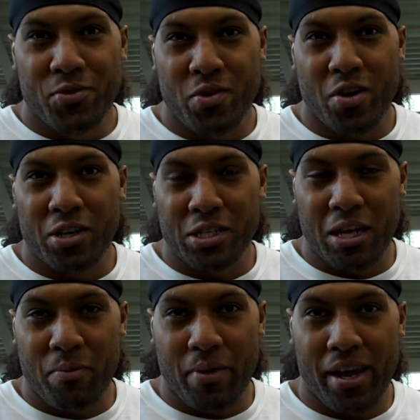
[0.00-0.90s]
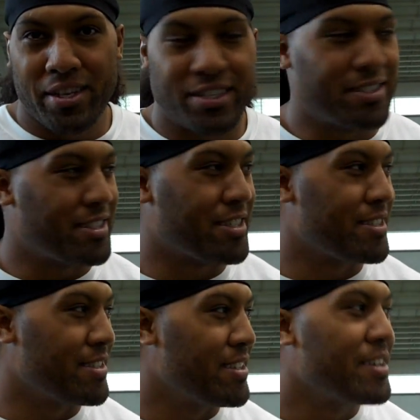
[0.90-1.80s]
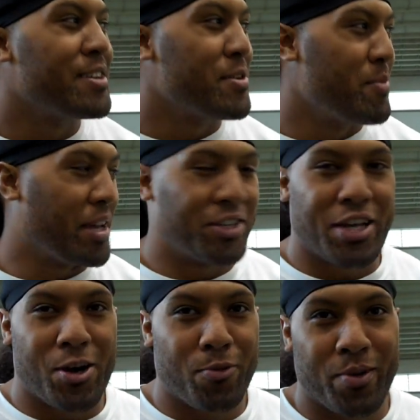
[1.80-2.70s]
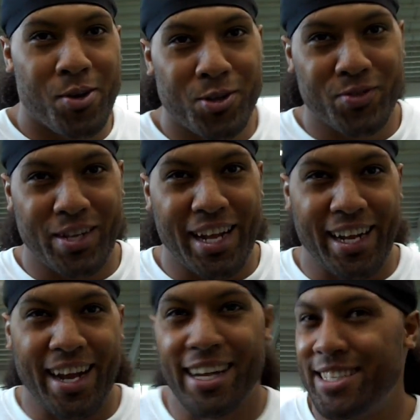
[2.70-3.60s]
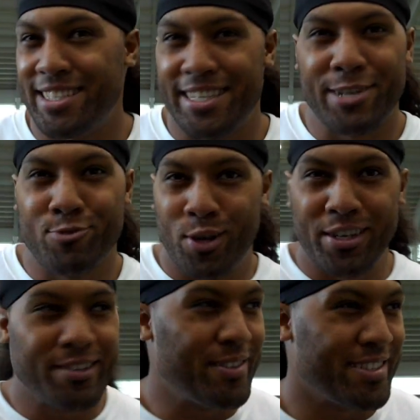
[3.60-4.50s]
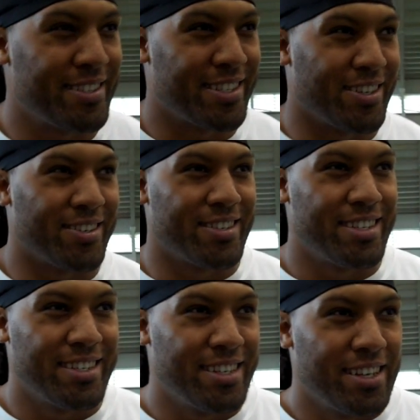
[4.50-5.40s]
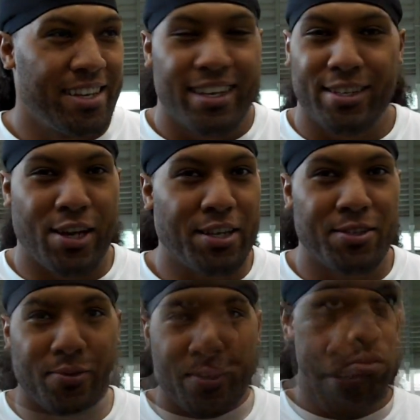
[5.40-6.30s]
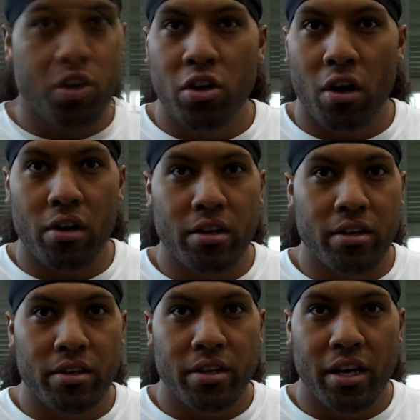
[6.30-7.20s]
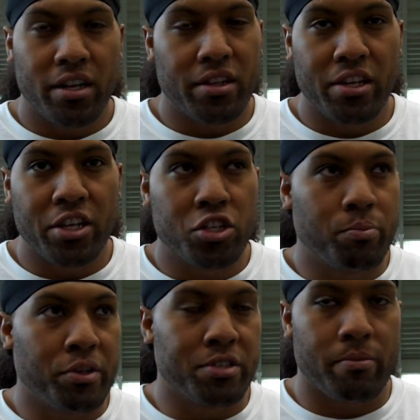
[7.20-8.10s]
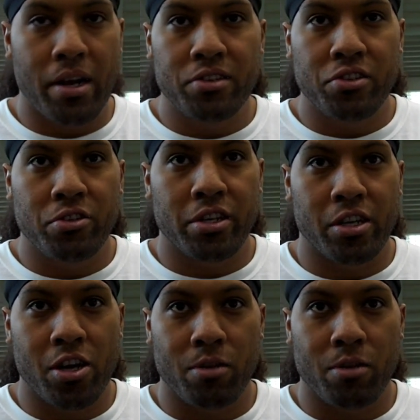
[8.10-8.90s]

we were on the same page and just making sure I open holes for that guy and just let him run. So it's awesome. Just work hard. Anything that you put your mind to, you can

WHAT TO PRODUCE
Please return exactly the lines from the one containing "[1.80-2.70s]" through the end of the material above, both ends included, but not the pictures.

SOLUTION
[1.80-2.70s]
[2.70-3.60s]
[3.60-4.50s]
[4.50-5.40s]
[5.40-6.30s]
[6.30-7.20s]
[7.20-8.10s]
[8.10-8.90s]

we were on the same page and just making sure I open holes for that guy and just let him run. So it's awesome. Just work hard. Anything that you put your mind to, you can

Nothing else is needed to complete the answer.